EL ESTRÉS EN EL SER HUMANO (PARTE CINCO)
En los artículos anteriores me he estado refiriendo al efecto que produce en el organismo el cortisol, ya sea si está elevado o bajo.
El cortisol juega un papel crucial en la regulación del metabolismo, la respuesta inmunitaria y la respuesta al estrés. En el contexto del trauma oclusal y el estrés, el cortisol puede influir en la salud oral de varias maneras. Por ejemplo, el estrés crónico puede llevar a un aumento de los niveles de cortisol, lo que puede tener efectos negativos en la salud oral, como el aumento del riesgo de enfermedades periodontales y la disminución de la salud bucal general. Además, el cortisol puede afectar la función del sistema inmune, lo que puede resultar en una mayor susceptibilidad a infecciones orales.
Por lo tanto, es importante manejar el estrés y mantener un estilo de vida saludable para proteger la salud oral y prevenir problemas relacionados con el estrés. Esto es importante porque en el consultorio odontológico se manejan manifestaciones severas de trauma oclusal; esto se traduce en fracturas de órganos dentarios y fracturas de tratamientos ya realizados, como carillas y coronas.

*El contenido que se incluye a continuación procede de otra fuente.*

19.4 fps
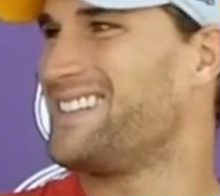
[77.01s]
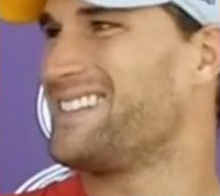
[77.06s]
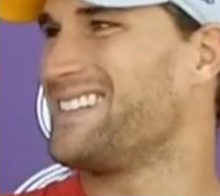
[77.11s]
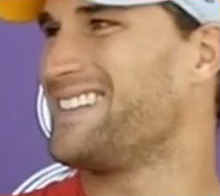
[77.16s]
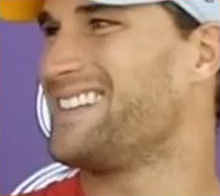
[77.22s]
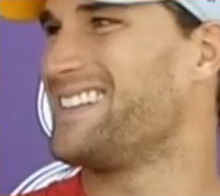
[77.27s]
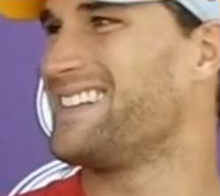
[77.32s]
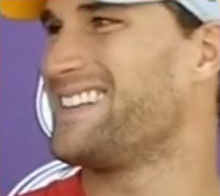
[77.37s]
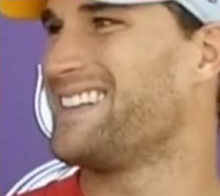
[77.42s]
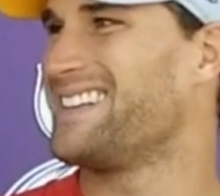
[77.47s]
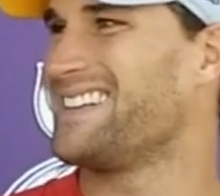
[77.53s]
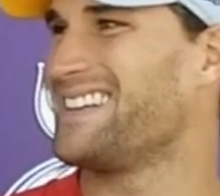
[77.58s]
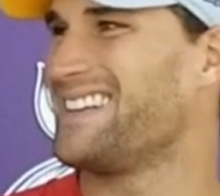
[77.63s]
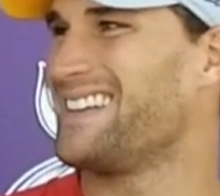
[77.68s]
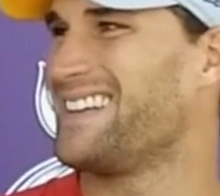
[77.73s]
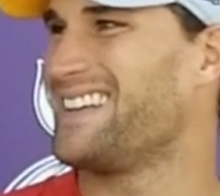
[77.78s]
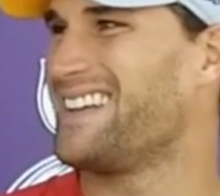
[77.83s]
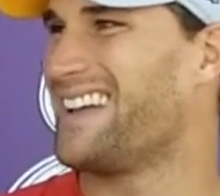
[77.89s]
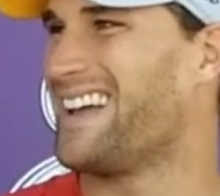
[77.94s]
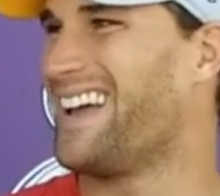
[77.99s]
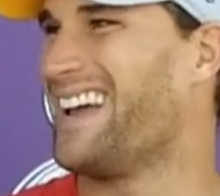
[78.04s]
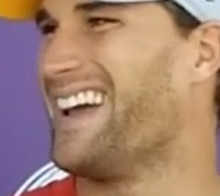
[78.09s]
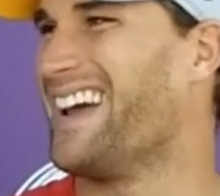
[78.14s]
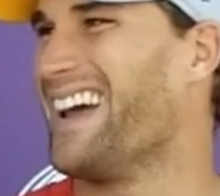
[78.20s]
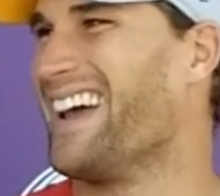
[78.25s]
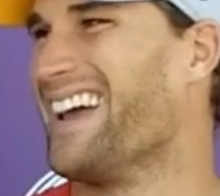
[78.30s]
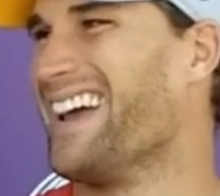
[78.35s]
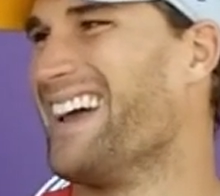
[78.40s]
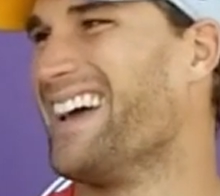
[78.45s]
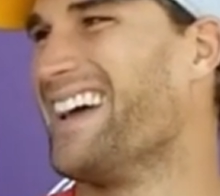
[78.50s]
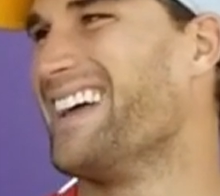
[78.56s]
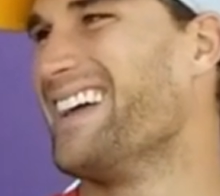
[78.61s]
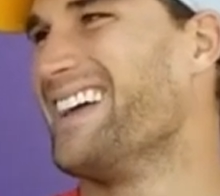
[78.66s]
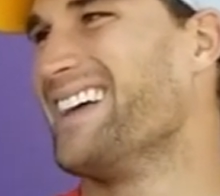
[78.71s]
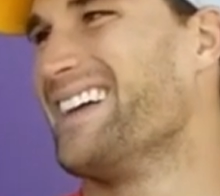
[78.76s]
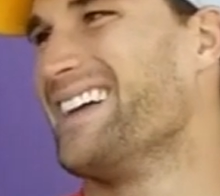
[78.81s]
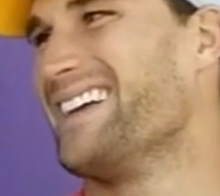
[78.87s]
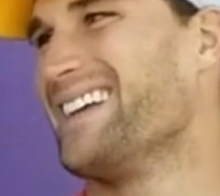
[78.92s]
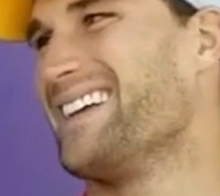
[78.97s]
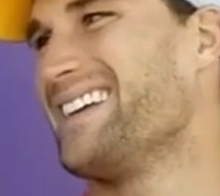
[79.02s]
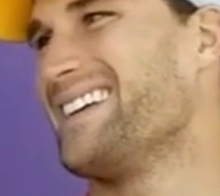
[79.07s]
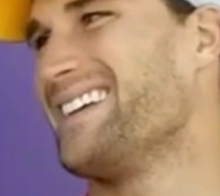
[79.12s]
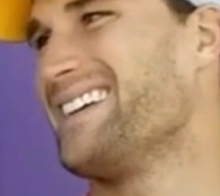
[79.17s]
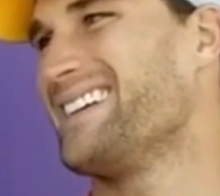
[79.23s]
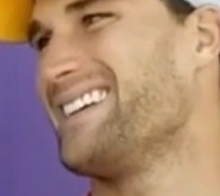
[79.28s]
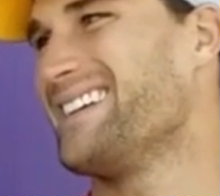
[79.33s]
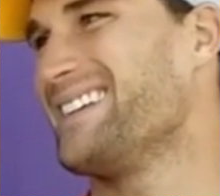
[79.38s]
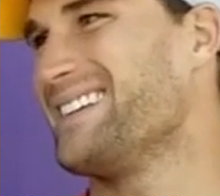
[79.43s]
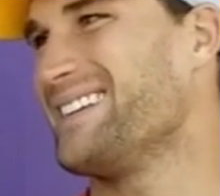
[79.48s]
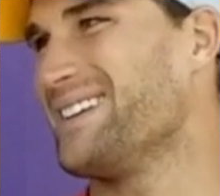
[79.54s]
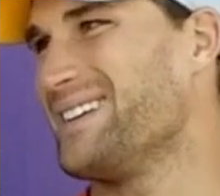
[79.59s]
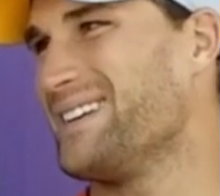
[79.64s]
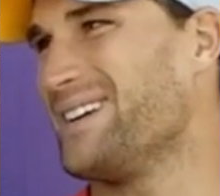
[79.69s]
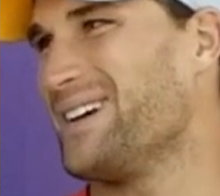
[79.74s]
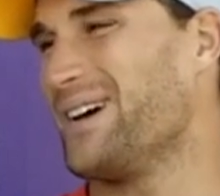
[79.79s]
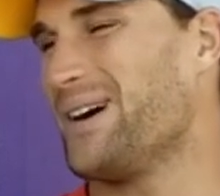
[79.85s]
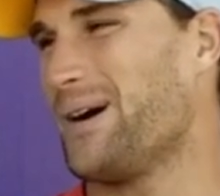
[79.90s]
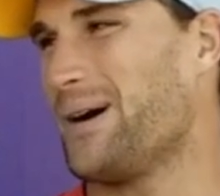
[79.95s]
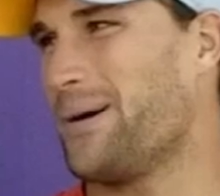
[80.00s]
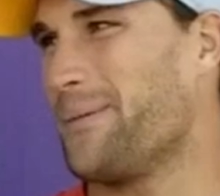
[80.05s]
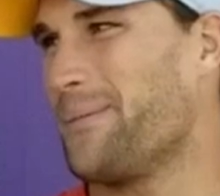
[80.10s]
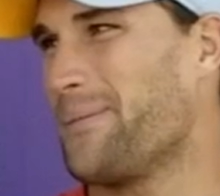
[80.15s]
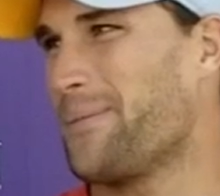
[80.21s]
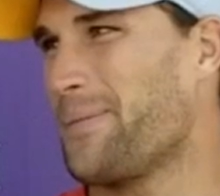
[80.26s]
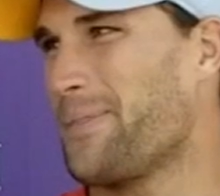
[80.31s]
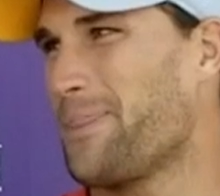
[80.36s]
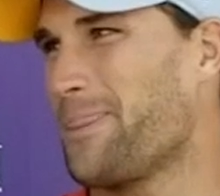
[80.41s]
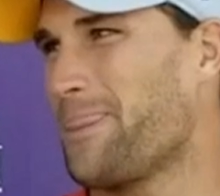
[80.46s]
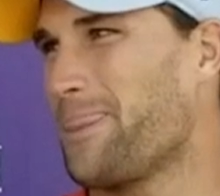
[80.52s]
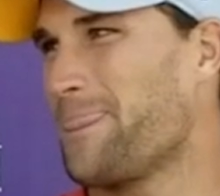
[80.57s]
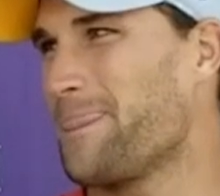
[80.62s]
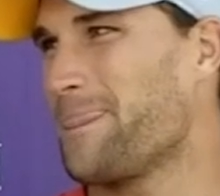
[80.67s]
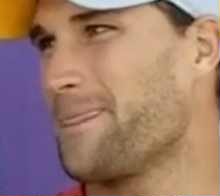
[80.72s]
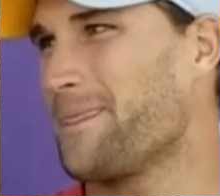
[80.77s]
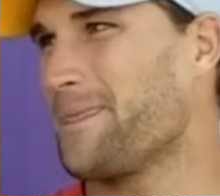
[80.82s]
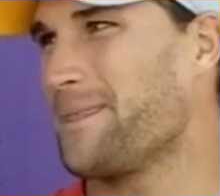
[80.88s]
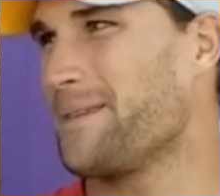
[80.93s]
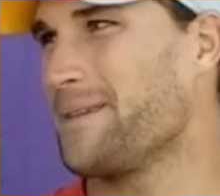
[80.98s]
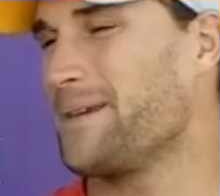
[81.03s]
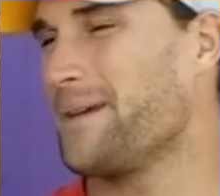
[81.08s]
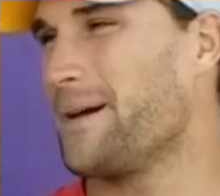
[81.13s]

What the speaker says: I mean, nobody wants to rest on your laurels, and nobody would say you would after the big contract and all that.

A los pacientes no les queda claro por qué los tratamientos no perduran, cuando en la gran mayoría de los pacientes sí lo hacen.
Además del cortisol, hemos platicado que, a partir de la pandemia, hubo un antes y un después: hay más estrés. Es por este motivo que me gustaría valorar cómo se encuentran, en sus elementos químicos, los pacientes. Sé que dicen: "yo sí uso el guarda", "yo sí me cepillo los dientes", "yo no rechino ni aprieto los dientes"; perfectamente detectamos cuando esto no es real.
Además, la medicina no es una ciencia exacta y hay muchas variantes en todo ser humano, ya que todos somos individuales. Esto es en cuanto a la salud oral, a la estomatología: cabeza, cuello, cara, órganos dentales y tejidos blandos, que es nuestra área; también se manifiestan muchas contracturas musculares en estas partes del cuerpo.
El cortisol nos ayuda en situaciones de peligro, nos ayuda a reaccionar rápidamente; sin embargo, cuando el estrés se vuelve crónico, la exposición prolongada a niveles elevados de cortisol puede tener efectos perjudiciales.
El estrés crónico es uno de los principales factores que contribuyen al desequilibrio en los niveles de cortisol. Estudios han demostrado que la exposición prolongada al estrés puede alterar la regulación del eje HPA, lo que lleva a una producción excesiva o insuficiente de cortisol. Esta disfunción se ha relacionado con una variedad de trastornos psicológicos, como la depresión, la ansiedad y el síndrome de burnout. Un estudio publicado en la revista Psychoneuroendocrinology encontró que las personas con depresión mayor tienden a tener niveles elevados de cortisol en comparación con individuos sanos. Este hallazgo sugiere que el cortisol puede desempeñar un papel clave en la fisiopatología de los trastornos del estado de ánimo. Además, la exposición crónica al cortisol puede afectar negativamente la estructura y función del cerebro.
El cortisol también está estrechamente relacionado con los ciclos de sueño-vigilia. Normalmente, los niveles de cortisol siguen un ritmo circadiano, alcanzando su punto máximo por la mañana para ayudarnos a despertar y disminuyendo gradualmente a lo largo del día para facilitar el sueño nocturno. Sin embargo, el estrés crónico puede alterar este ritmo, lo que lleva a problemas de sueño como el insomnio.
Las personas con insomnio crónico suelen tener niveles más altos de cortisol durante la noche, lo que dificulta conciliar el sueño. Esta alteración en el ritmo circadiano del cortisol no solo afecta la calidad del sueño, sino que también puede agravar los síntomas de ansiedad y depresión, creando un círculo vicioso que es difícil de romper.